Data for analysis =>
------------
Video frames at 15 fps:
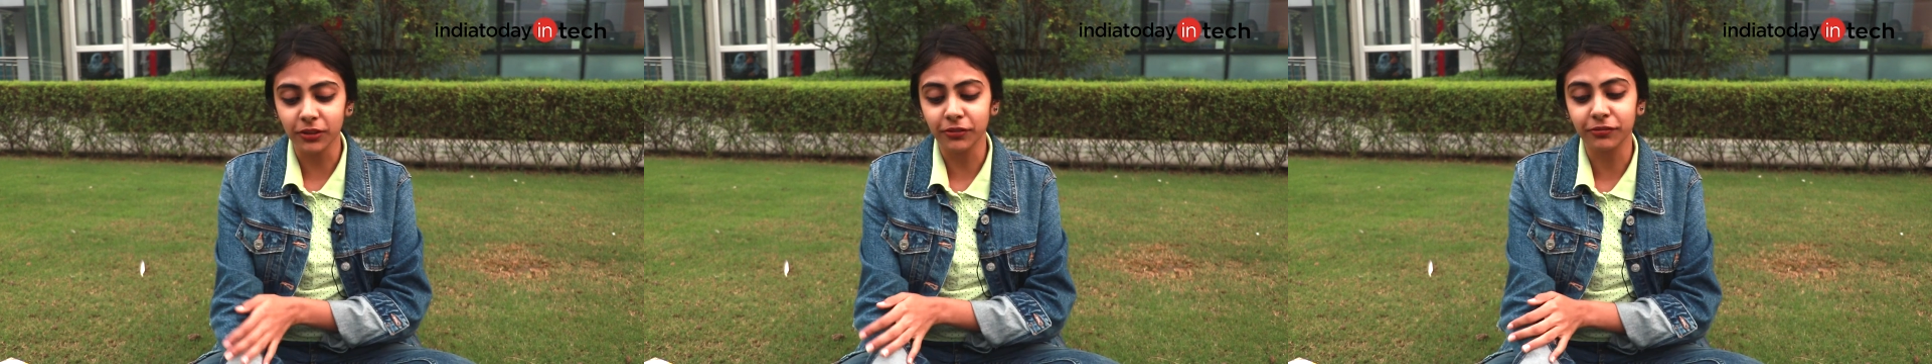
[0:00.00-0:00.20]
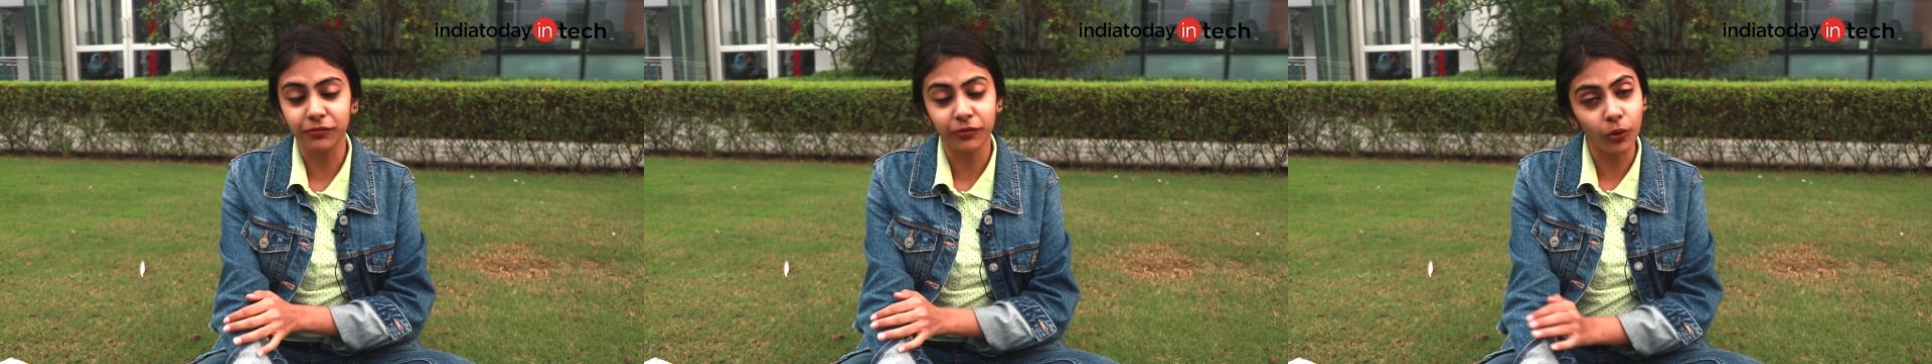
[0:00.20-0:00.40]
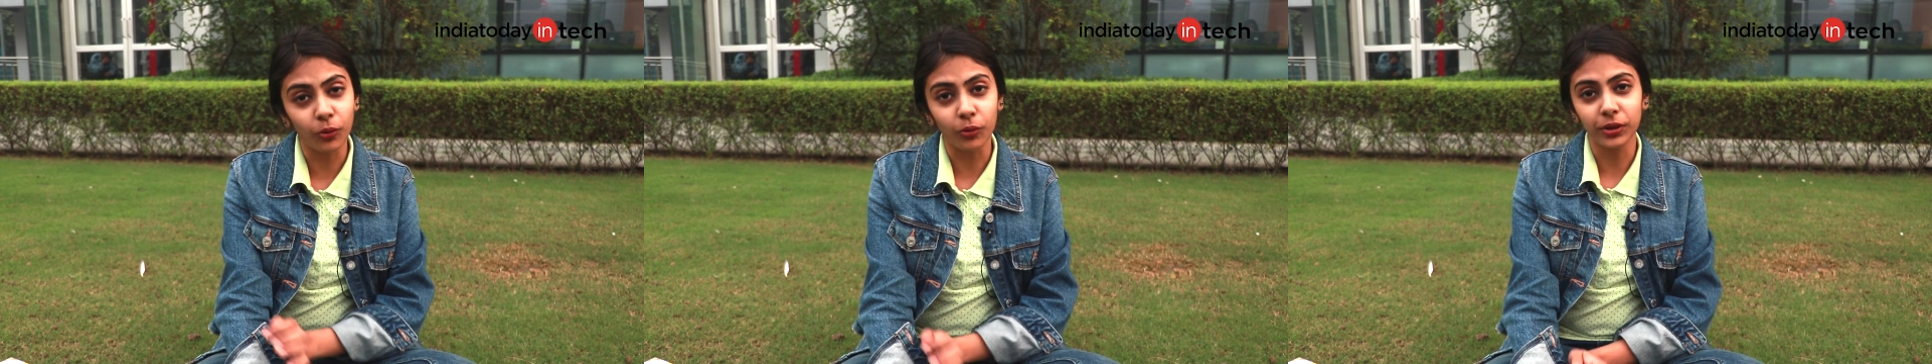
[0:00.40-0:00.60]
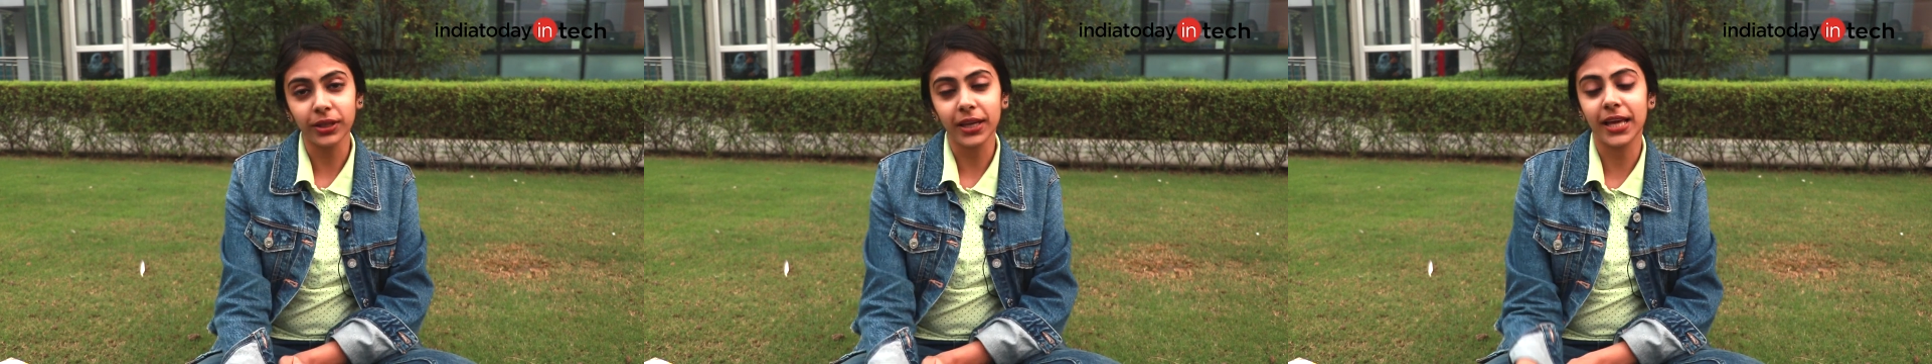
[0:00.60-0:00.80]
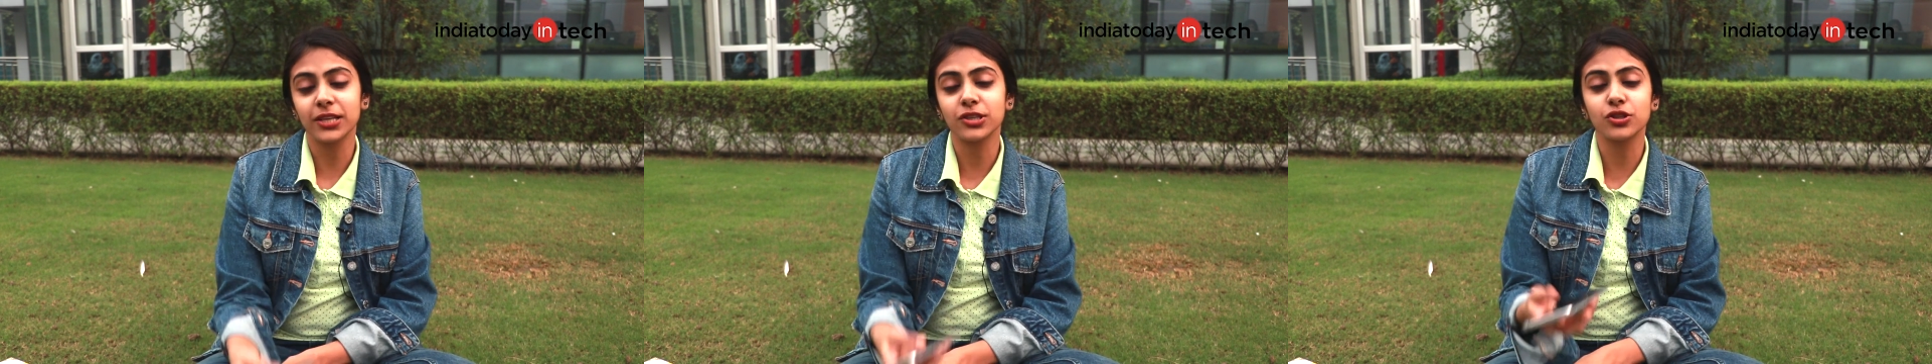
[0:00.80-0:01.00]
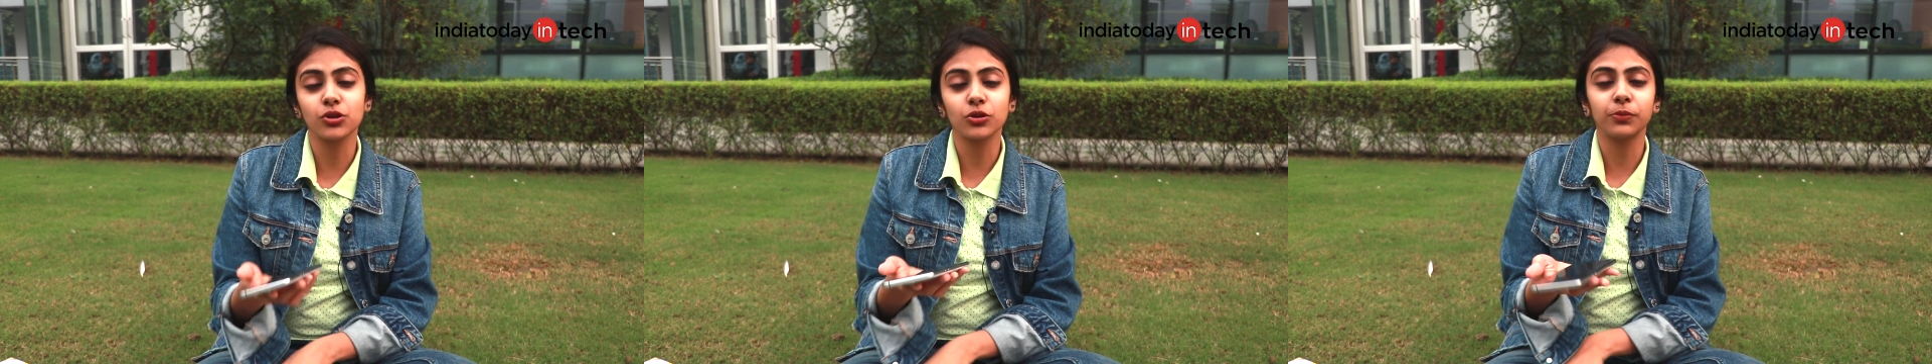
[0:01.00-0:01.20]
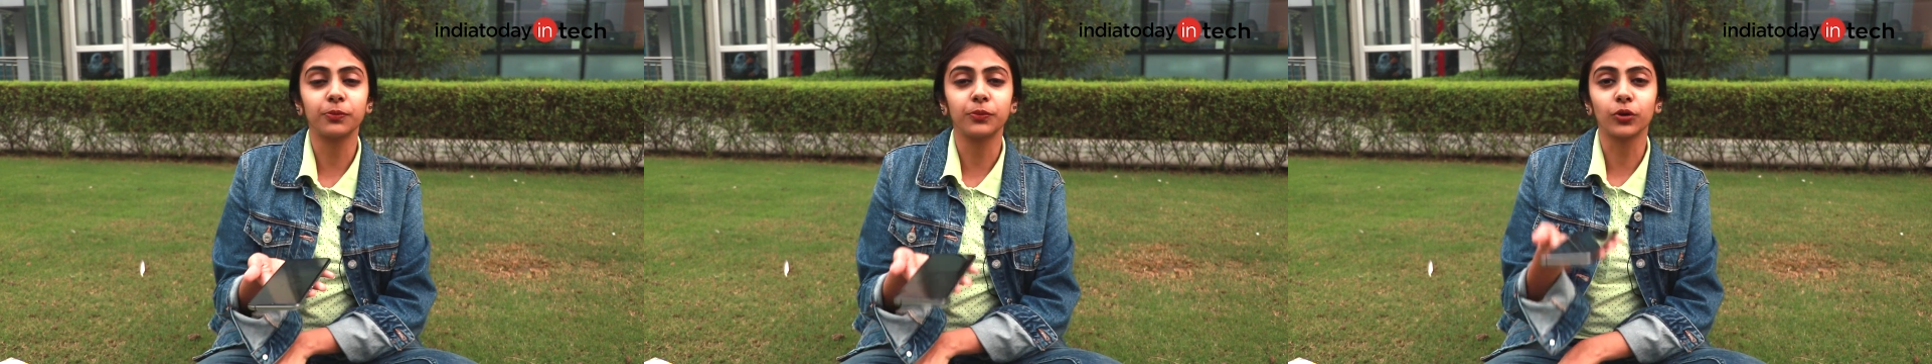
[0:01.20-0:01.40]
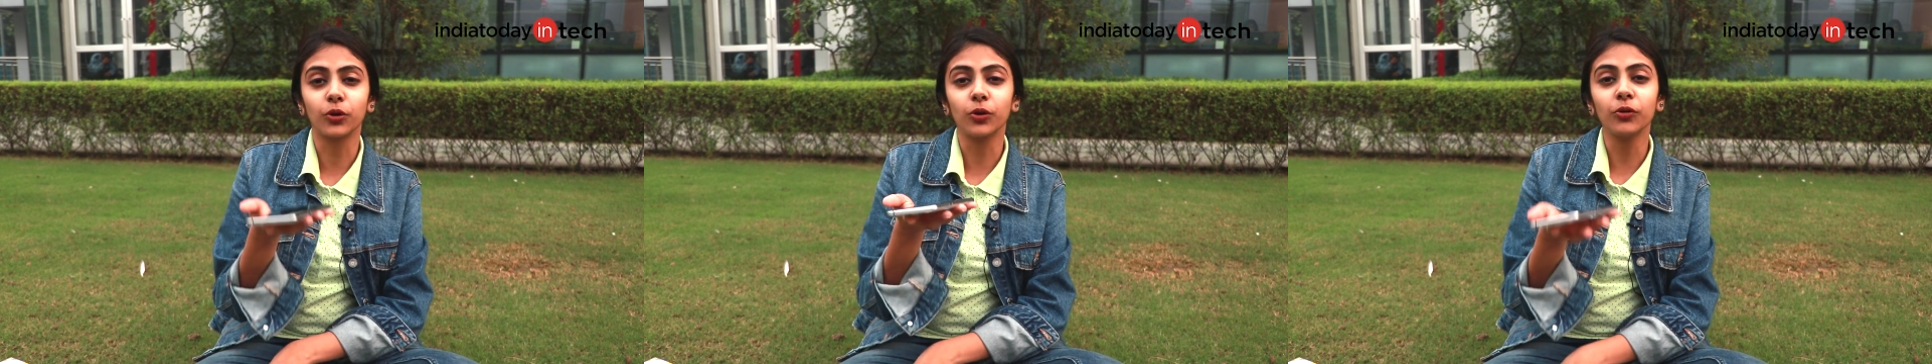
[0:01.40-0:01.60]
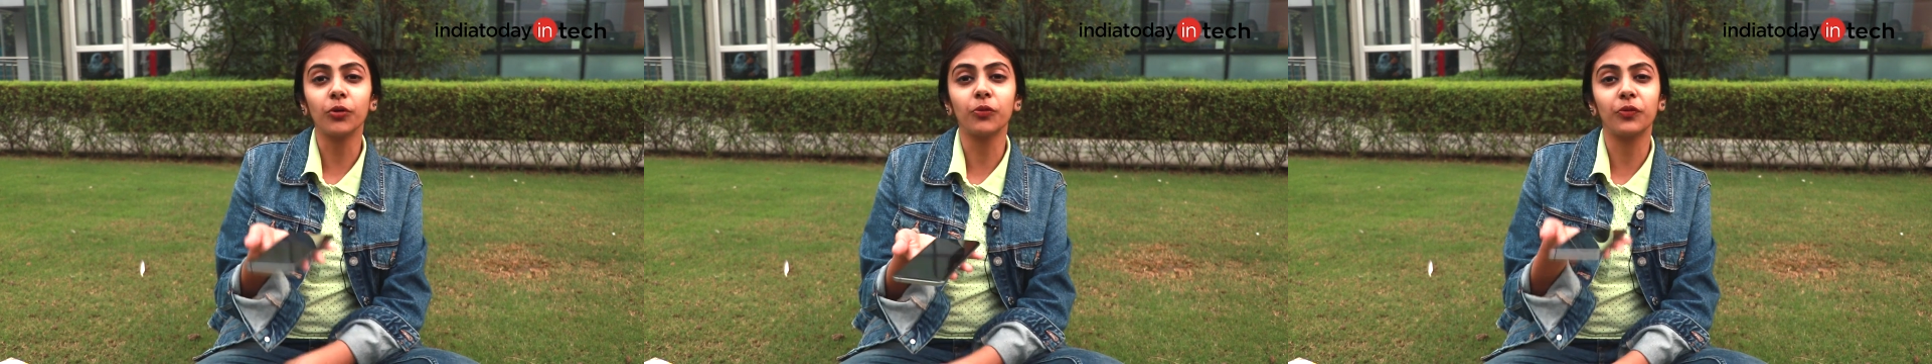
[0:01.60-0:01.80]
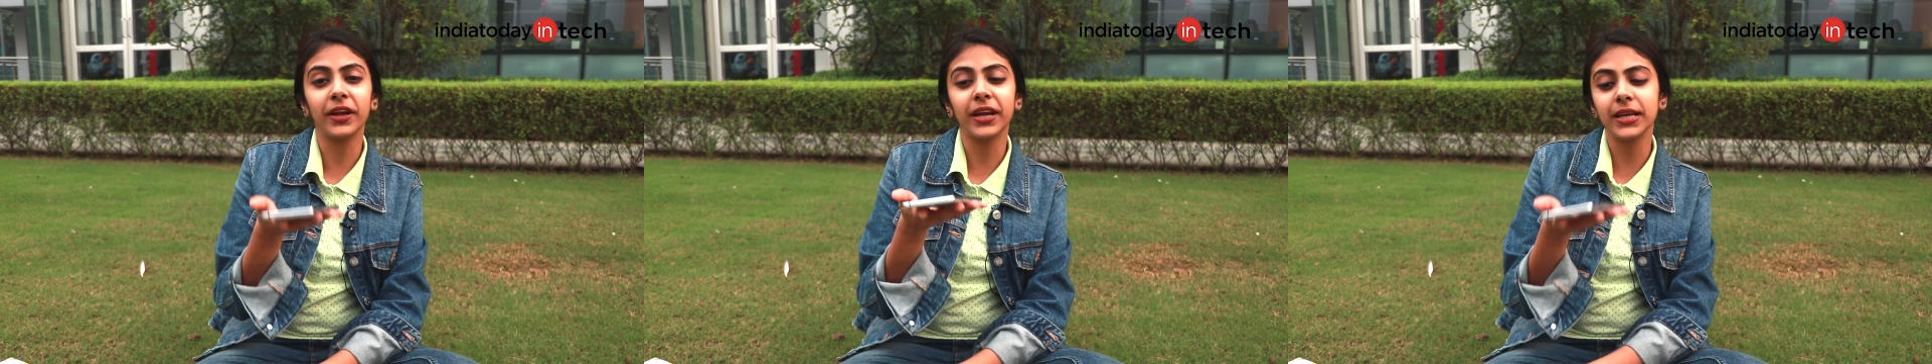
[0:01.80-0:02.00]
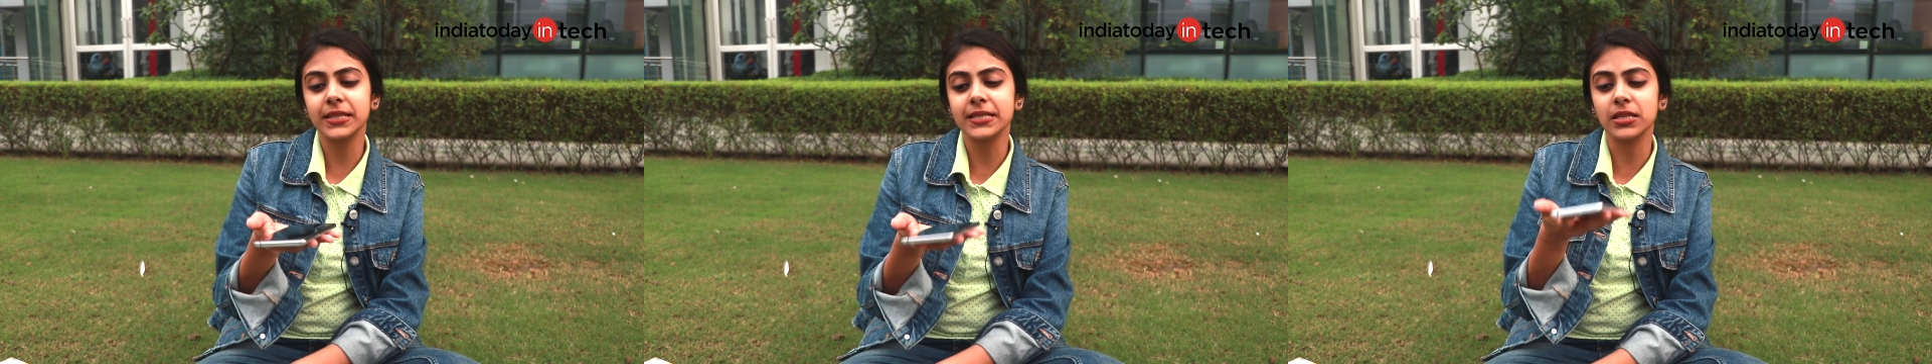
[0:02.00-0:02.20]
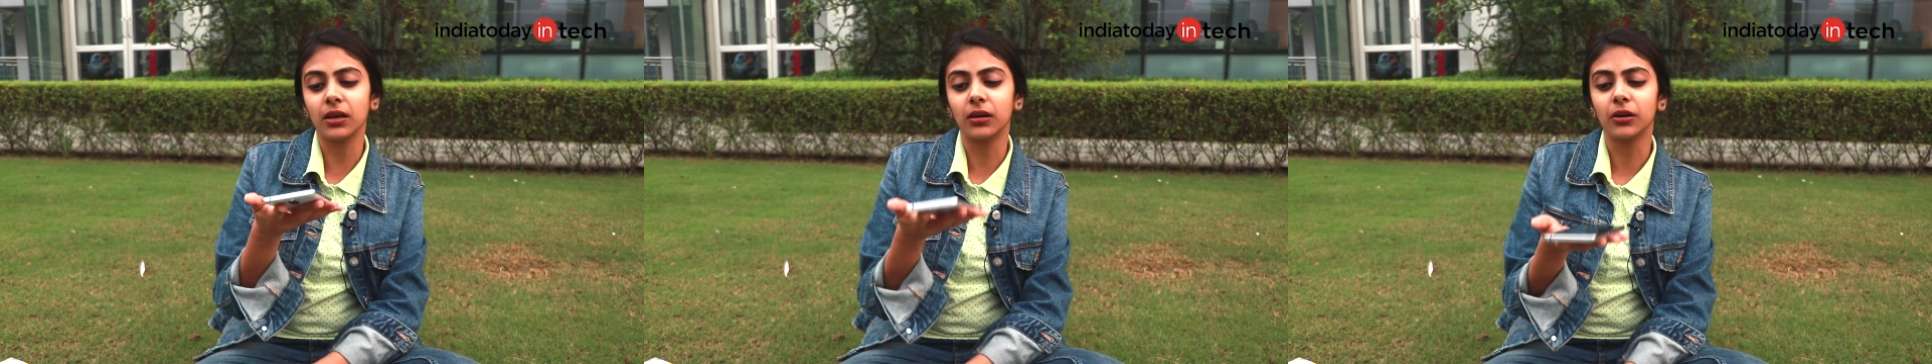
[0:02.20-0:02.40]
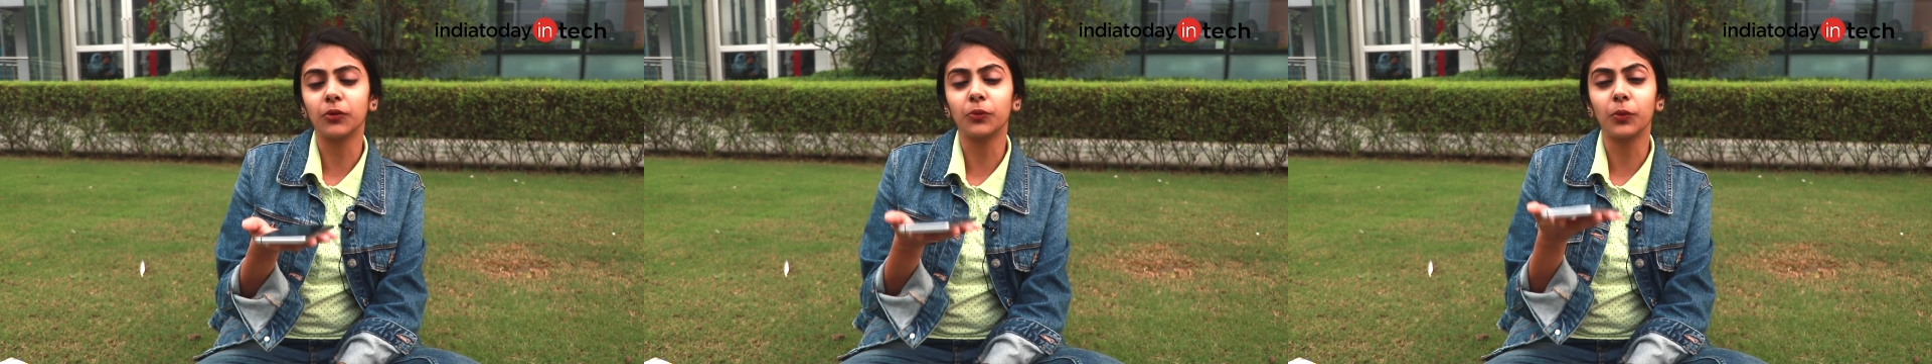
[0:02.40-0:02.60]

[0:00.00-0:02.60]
the phone X2 Pro weighs uh,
------------
Instructions for the task => Return every record exactly, minus the pictures.

Solved exercise =>
Video frames at 15 fps:
[0:00.00-0:00.20]
[0:00.20-0:00.40]
[0:00.40-0:00.60]
[0:00.60-0:00.80]
[0:00.80-0:01.00]
[0:01.00-0:01.20]
[0:01.20-0:01.40]
[0:01.40-0:01.60]
[0:01.60-0:01.80]
[0:01.80-0:02.00]
[0:02.00-0:02.20]
[0:02.20-0:02.40]
[0:02.40-0:02.60]

[0:00.00-0:02.60]
the phone X2 Pro weighs uh,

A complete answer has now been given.